━━━━━ Available data ━━━━━

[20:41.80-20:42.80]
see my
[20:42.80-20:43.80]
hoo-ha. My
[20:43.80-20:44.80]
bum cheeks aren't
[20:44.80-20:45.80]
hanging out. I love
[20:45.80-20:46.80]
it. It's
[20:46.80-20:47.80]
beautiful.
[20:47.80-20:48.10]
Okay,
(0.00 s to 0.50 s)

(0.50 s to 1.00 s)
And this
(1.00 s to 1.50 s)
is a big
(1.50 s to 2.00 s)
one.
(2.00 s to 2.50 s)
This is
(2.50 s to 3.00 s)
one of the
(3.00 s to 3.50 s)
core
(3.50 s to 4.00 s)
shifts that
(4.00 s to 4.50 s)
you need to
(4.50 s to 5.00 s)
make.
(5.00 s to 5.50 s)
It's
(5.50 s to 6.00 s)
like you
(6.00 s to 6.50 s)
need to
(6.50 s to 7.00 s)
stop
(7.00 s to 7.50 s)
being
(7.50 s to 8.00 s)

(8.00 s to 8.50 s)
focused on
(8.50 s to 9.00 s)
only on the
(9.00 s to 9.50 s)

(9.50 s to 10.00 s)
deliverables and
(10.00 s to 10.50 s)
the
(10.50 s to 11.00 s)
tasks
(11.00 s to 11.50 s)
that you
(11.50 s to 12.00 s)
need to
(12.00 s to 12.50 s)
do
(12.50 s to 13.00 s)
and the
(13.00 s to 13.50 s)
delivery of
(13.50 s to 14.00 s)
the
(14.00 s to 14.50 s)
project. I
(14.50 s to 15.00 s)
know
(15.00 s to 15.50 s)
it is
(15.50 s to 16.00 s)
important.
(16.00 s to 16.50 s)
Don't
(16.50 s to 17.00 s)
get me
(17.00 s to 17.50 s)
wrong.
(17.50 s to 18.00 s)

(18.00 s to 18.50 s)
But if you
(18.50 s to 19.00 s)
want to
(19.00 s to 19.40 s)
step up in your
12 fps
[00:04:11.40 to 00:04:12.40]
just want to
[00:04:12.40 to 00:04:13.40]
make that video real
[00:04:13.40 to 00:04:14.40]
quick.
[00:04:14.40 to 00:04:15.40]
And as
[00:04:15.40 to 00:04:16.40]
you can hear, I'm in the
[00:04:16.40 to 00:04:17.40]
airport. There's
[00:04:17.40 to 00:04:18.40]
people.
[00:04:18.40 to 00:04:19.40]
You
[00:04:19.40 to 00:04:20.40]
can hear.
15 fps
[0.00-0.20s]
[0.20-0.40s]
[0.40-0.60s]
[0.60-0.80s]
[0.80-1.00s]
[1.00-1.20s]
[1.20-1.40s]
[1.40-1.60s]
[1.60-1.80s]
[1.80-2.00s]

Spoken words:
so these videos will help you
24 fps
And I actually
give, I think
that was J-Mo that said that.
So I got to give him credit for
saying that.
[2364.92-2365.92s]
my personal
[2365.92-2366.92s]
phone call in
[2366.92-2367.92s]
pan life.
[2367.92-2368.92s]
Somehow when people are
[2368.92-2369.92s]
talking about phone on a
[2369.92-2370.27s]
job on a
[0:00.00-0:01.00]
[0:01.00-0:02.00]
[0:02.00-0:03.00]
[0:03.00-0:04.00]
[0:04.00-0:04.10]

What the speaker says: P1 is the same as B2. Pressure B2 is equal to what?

━━━━━

_Problem_
Each record is to be repeated exactly.

_Result of the task_
[20:41.80-20:42.80]
see my
[20:42.80-20:43.80]
hoo-ha. My
[20:43.80-20:44.80]
bum cheeks aren't
[20:44.80-20:45.80]
hanging out. I love
[20:45.80-20:46.80]
it. It's
[20:46.80-20:47.80]
beautiful.
[20:47.80-20:48.10]
Okay,
(0.00 s to 0.50 s)

(0.50 s to 1.00 s)
And this
(1.00 s to 1.50 s)
is a big
(1.50 s to 2.00 s)
one.
(2.00 s to 2.50 s)
This is
(2.50 s to 3.00 s)
one of the
(3.00 s to 3.50 s)
core
(3.50 s to 4.00 s)
shifts that
(4.00 s to 4.50 s)
you need to
(4.50 s to 5.00 s)
make.
(5.00 s to 5.50 s)
It's
(5.50 s to 6.00 s)
like you
(6.00 s to 6.50 s)
need to
(6.50 s to 7.00 s)
stop
(7.00 s to 7.50 s)
being
(7.50 s to 8.00 s)

(8.00 s to 8.50 s)
focused on
(8.50 s to 9.00 s)
only on the
(9.00 s to 9.50 s)

(9.50 s to 10.00 s)
deliverables and
(10.00 s to 10.50 s)
the
(10.50 s to 11.00 s)
tasks
(11.00 s to 11.50 s)
that you
(11.50 s to 12.00 s)
need to
(12.00 s to 12.50 s)
do
(12.50 s to 13.00 s)
and the
(13.00 s to 13.50 s)
delivery of
(13.50 s to 14.00 s)
the
(14.00 s to 14.50 s)
project. I
(14.50 s to 15.00 s)
know
(15.00 s to 15.50 s)
it is
(15.50 s to 16.00 s)
important.
(16.00 s to 16.50 s)
Don't
(16.50 s to 17.00 s)
get me
(17.00 s to 17.50 s)
wrong.
(17.50 s to 18.00 s)

(18.00 s to 18.50 s)
But if you
(18.50 s to 19.00 s)
want to
(19.00 s to 19.40 s)
step up in your
12 fps
[00:04:11.40 to 00:04:12.40]
just want to
[00:04:12.40 to 00:04:13.40]
make that video real
[00:04:13.40 to 00:04:14.40]
quick.
[00:04:14.40 to 00:04:15.40]
And as
[00:04:15.40 to 00:04:16.40]
you can hear, I'm in the
[00:04:16.40 to 00:04:17.40]
airport. There's
[00:04:17.40 to 00:04:18.40]
people.
[00:04:18.40 to 00:04:19.40]
You
[00:04:19.40 to 00:04:20.40]
can hear.
15 fps
[0.00-0.20s]
[0.20-0.40s]
[0.40-0.60s]
[0.60-0.80s]
[0.80-1.00s]
[1.00-1.20s]
[1.20-1.40s]
[1.40-1.60s]
[1.60-1.80s]
[1.80-2.00s]

Spoken words:
so these videos will help you
24 fps
And I actually
give, I think
that was J-Mo that said that.
So I got to give him credit for
saying that.
[2364.92-2365.92s]
my personal
[2365.92-2366.92s]
phone call in
[2366.92-2367.92s]
pan life.
[2367.92-2368.92s]
Somehow when people are
[2368.92-2369.92s]
talking about phone on a
[2369.92-2370.27s]
job on a
[0:00.00-0:01.00]
[0:01.00-0:02.00]
[0:02.00-0:03.00]
[0:03.00-0:04.00]
[0:04.00-0:04.10]

What the speaker says: P1 is the same as B2. Pressure B2 is equal to what?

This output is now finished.